→ RECORD EXTRACTS:
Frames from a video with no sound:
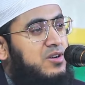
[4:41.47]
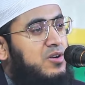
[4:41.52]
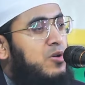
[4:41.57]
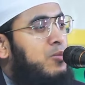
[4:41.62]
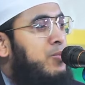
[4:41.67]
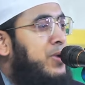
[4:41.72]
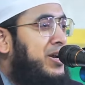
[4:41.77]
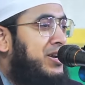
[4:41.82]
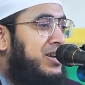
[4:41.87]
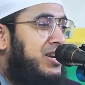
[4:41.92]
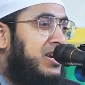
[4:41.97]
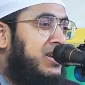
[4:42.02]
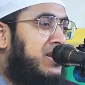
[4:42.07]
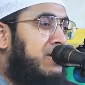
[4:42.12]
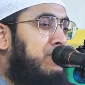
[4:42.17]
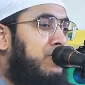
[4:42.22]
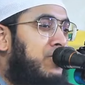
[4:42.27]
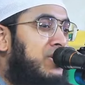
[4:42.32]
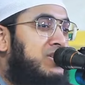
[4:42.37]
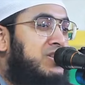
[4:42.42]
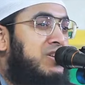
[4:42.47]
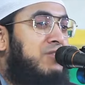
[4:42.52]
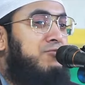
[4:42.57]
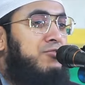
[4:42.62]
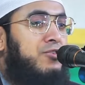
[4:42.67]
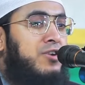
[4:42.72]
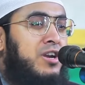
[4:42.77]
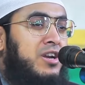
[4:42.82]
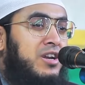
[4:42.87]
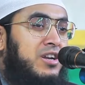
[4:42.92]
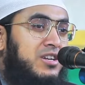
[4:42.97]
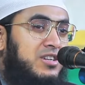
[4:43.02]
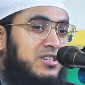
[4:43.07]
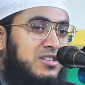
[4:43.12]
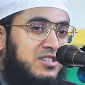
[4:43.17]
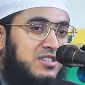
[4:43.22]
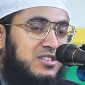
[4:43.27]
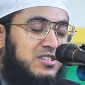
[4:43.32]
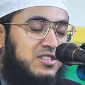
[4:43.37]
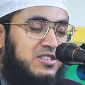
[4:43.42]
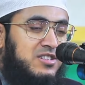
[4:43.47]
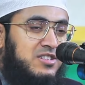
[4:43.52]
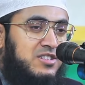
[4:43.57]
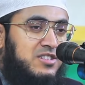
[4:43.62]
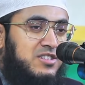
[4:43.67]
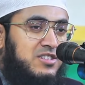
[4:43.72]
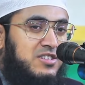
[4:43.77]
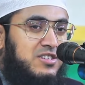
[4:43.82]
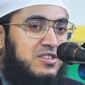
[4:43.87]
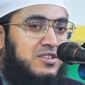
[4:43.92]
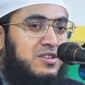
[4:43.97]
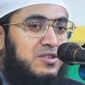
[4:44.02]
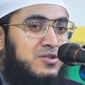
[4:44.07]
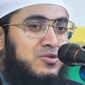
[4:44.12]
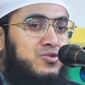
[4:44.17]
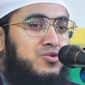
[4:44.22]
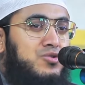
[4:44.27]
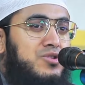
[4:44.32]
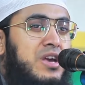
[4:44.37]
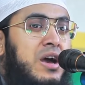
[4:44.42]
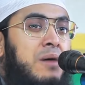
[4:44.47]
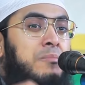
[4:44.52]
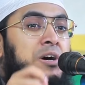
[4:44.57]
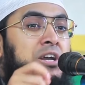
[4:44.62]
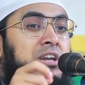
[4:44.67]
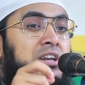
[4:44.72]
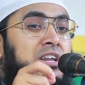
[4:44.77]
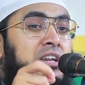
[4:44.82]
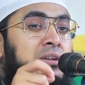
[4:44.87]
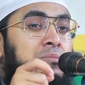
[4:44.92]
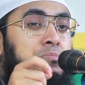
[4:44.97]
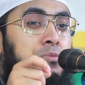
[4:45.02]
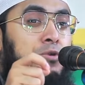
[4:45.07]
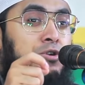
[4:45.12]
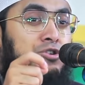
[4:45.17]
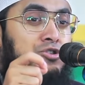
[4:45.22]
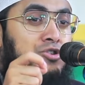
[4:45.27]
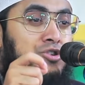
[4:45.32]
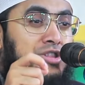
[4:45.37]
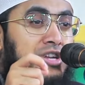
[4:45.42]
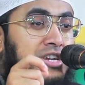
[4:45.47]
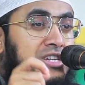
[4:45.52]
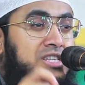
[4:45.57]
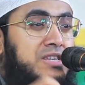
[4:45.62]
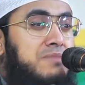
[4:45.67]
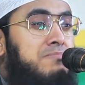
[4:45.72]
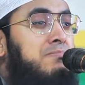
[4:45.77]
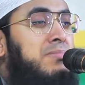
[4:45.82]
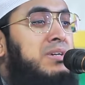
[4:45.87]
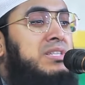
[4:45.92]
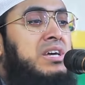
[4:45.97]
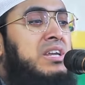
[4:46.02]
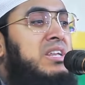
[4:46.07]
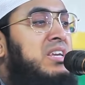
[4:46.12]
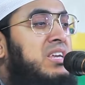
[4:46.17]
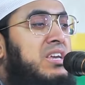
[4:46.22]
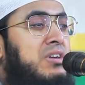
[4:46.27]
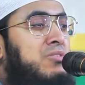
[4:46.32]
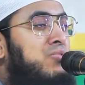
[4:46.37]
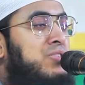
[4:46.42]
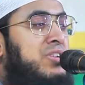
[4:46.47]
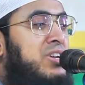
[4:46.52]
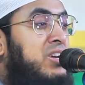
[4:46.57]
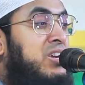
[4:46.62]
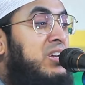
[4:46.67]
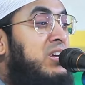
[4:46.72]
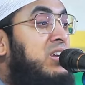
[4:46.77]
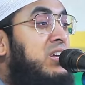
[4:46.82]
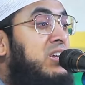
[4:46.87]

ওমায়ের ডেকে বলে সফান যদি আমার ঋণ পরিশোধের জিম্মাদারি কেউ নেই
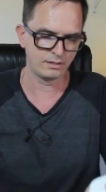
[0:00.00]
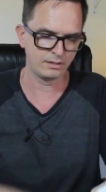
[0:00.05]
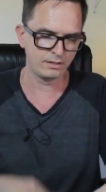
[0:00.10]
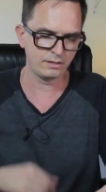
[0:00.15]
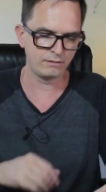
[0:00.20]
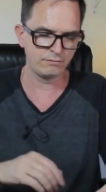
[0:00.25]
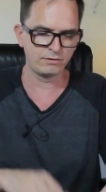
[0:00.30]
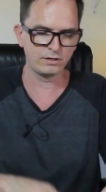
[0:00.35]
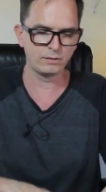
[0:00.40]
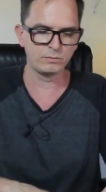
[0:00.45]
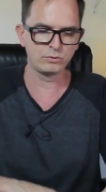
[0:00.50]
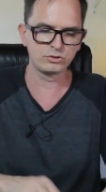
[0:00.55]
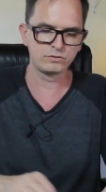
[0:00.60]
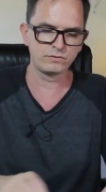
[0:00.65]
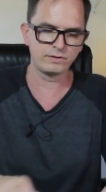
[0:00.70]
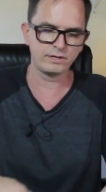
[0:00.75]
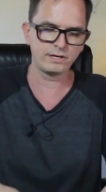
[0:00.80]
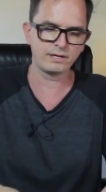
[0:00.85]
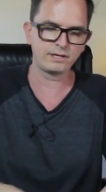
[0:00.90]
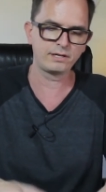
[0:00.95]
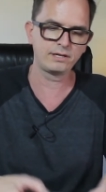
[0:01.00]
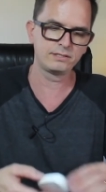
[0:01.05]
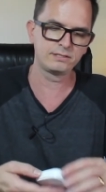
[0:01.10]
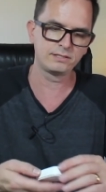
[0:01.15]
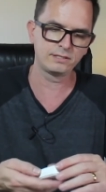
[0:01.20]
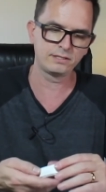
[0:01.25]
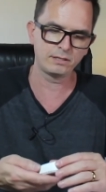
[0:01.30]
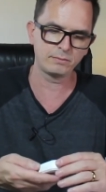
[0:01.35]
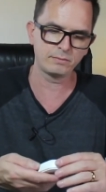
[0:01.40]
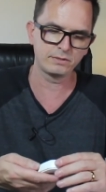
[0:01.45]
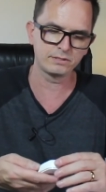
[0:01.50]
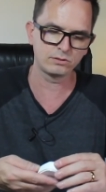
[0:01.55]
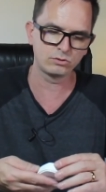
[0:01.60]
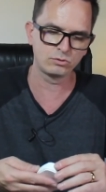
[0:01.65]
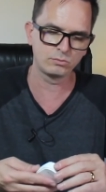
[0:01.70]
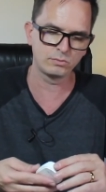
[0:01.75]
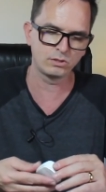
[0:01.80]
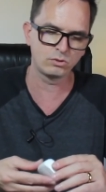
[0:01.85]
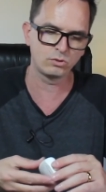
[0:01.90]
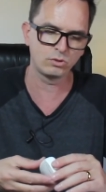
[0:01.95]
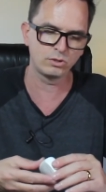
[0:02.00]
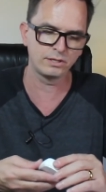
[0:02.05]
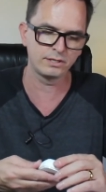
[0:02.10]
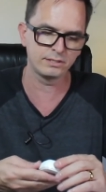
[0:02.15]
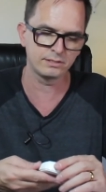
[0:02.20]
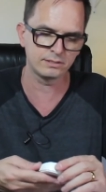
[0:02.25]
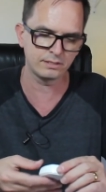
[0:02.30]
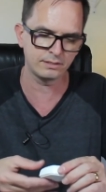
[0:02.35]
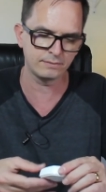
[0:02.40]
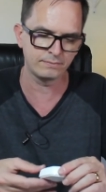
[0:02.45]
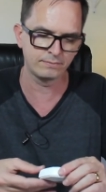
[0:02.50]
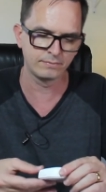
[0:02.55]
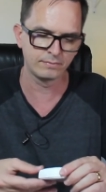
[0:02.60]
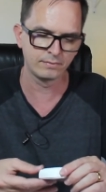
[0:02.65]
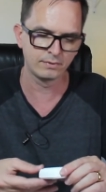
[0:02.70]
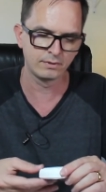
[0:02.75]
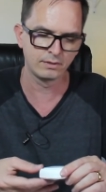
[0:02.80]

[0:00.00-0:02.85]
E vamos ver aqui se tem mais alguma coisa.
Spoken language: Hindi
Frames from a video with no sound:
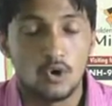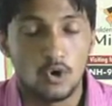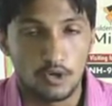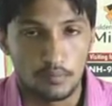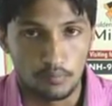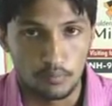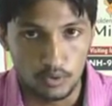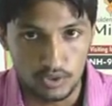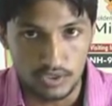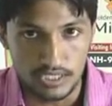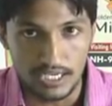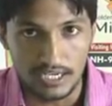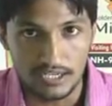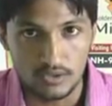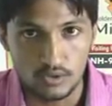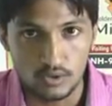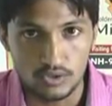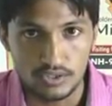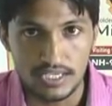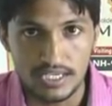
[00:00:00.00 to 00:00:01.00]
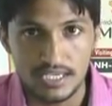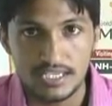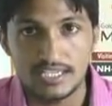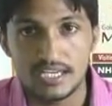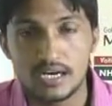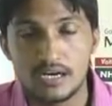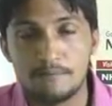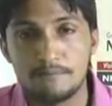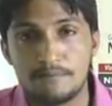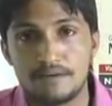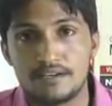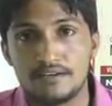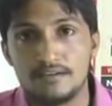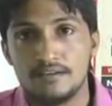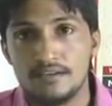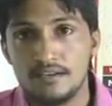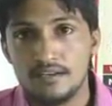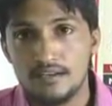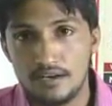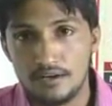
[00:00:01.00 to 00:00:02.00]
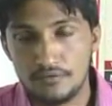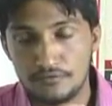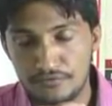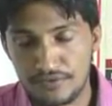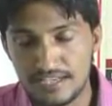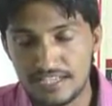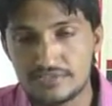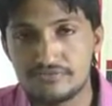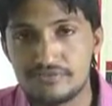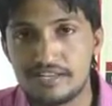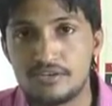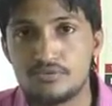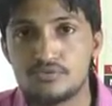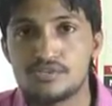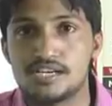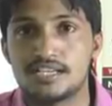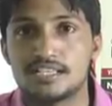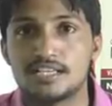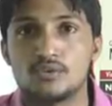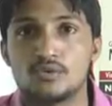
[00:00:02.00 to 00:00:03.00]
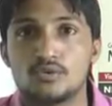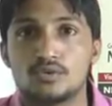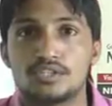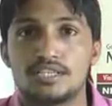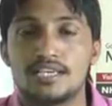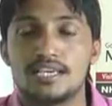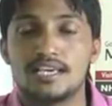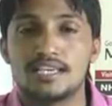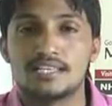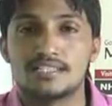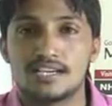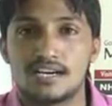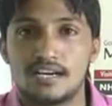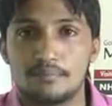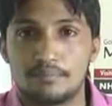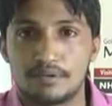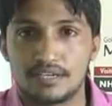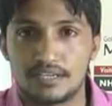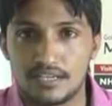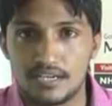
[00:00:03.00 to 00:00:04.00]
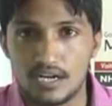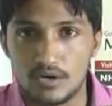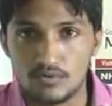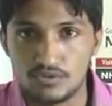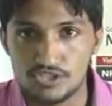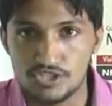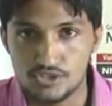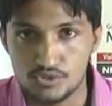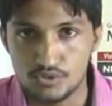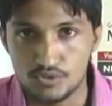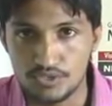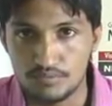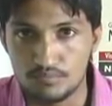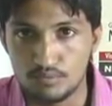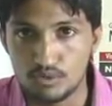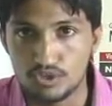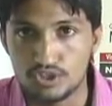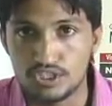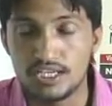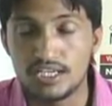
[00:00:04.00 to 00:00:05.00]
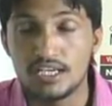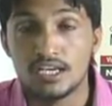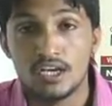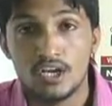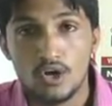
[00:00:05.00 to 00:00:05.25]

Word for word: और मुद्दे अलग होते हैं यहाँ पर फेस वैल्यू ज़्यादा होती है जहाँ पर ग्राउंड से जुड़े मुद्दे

→ THE TASK:
Copy out the data verbatim, with no pictures.

→ RESPONSE FOR THIS EXERCISE:
Frames from a video with no sound:
[4:41.47]
[4:41.52]
[4:41.57]
[4:41.62]
[4:41.67]
[4:41.72]
[4:41.77]
[4:41.82]
[4:41.87]
[4:41.92]
[4:41.97]
[4:42.02]
[4:42.07]
[4:42.12]
[4:42.17]
[4:42.22]
[4:42.27]
[4:42.32]
[4:42.37]
[4:42.42]
[4:42.47]
[4:42.52]
[4:42.57]
[4:42.62]
[4:42.67]
[4:42.72]
[4:42.77]
[4:42.82]
[4:42.87]
[4:42.92]
[4:42.97]
[4:43.02]
[4:43.07]
[4:43.12]
[4:43.17]
[4:43.22]
[4:43.27]
[4:43.32]
[4:43.37]
[4:43.42]
[4:43.47]
[4:43.52]
[4:43.57]
[4:43.62]
[4:43.67]
[4:43.72]
[4:43.77]
[4:43.82]
[4:43.87]
[4:43.92]
[4:43.97]
[4:44.02]
[4:44.07]
[4:44.12]
[4:44.17]
[4:44.22]
[4:44.27]
[4:44.32]
[4:44.37]
[4:44.42]
[4:44.47]
[4:44.52]
[4:44.57]
[4:44.62]
[4:44.67]
[4:44.72]
[4:44.77]
[4:44.82]
[4:44.87]
[4:44.92]
[4:44.97]
[4:45.02]
[4:45.07]
[4:45.12]
[4:45.17]
[4:45.22]
[4:45.27]
[4:45.32]
[4:45.37]
[4:45.42]
[4:45.47]
[4:45.52]
[4:45.57]
[4:45.62]
[4:45.67]
[4:45.72]
[4:45.77]
[4:45.82]
[4:45.87]
[4:45.92]
[4:45.97]
[4:46.02]
[4:46.07]
[4:46.12]
[4:46.17]
[4:46.22]
[4:46.27]
[4:46.32]
[4:46.37]
[4:46.42]
[4:46.47]
[4:46.52]
[4:46.57]
[4:46.62]
[4:46.67]
[4:46.72]
[4:46.77]
[4:46.82]
[4:46.87]

ওমায়ের ডেকে বলে সফান যদি আমার ঋণ পরিশোধের জিম্মাদারি কেউ নেই
[0:00.00]
[0:00.05]
[0:00.10]
[0:00.15]
[0:00.20]
[0:00.25]
[0:00.30]
[0:00.35]
[0:00.40]
[0:00.45]
[0:00.50]
[0:00.55]
[0:00.60]
[0:00.65]
[0:00.70]
[0:00.75]
[0:00.80]
[0:00.85]
[0:00.90]
[0:00.95]
[0:01.00]
[0:01.05]
[0:01.10]
[0:01.15]
[0:01.20]
[0:01.25]
[0:01.30]
[0:01.35]
[0:01.40]
[0:01.45]
[0:01.50]
[0:01.55]
[0:01.60]
[0:01.65]
[0:01.70]
[0:01.75]
[0:01.80]
[0:01.85]
[0:01.90]
[0:01.95]
[0:02.00]
[0:02.05]
[0:02.10]
[0:02.15]
[0:02.20]
[0:02.25]
[0:02.30]
[0:02.35]
[0:02.40]
[0:02.45]
[0:02.50]
[0:02.55]
[0:02.60]
[0:02.65]
[0:02.70]
[0:02.75]
[0:02.80]

[0:00.00-0:02.85]
E vamos ver aqui se tem mais alguma coisa.
Spoken language: Hindi
Frames from a video with no sound:
[00:00:00.00 to 00:00:01.00]
[00:00:01.00 to 00:00:02.00]
[00:00:02.00 to 00:00:03.00]
[00:00:03.00 to 00:00:04.00]
[00:00:04.00 to 00:00:05.00]
[00:00:05.00 to 00:00:05.25]

Word for word: और मुद्दे अलग होते हैं यहाँ पर फेस वैल्यू ज़्यादा होती है जहाँ पर ग्राउंड से जुड़े मुद्दे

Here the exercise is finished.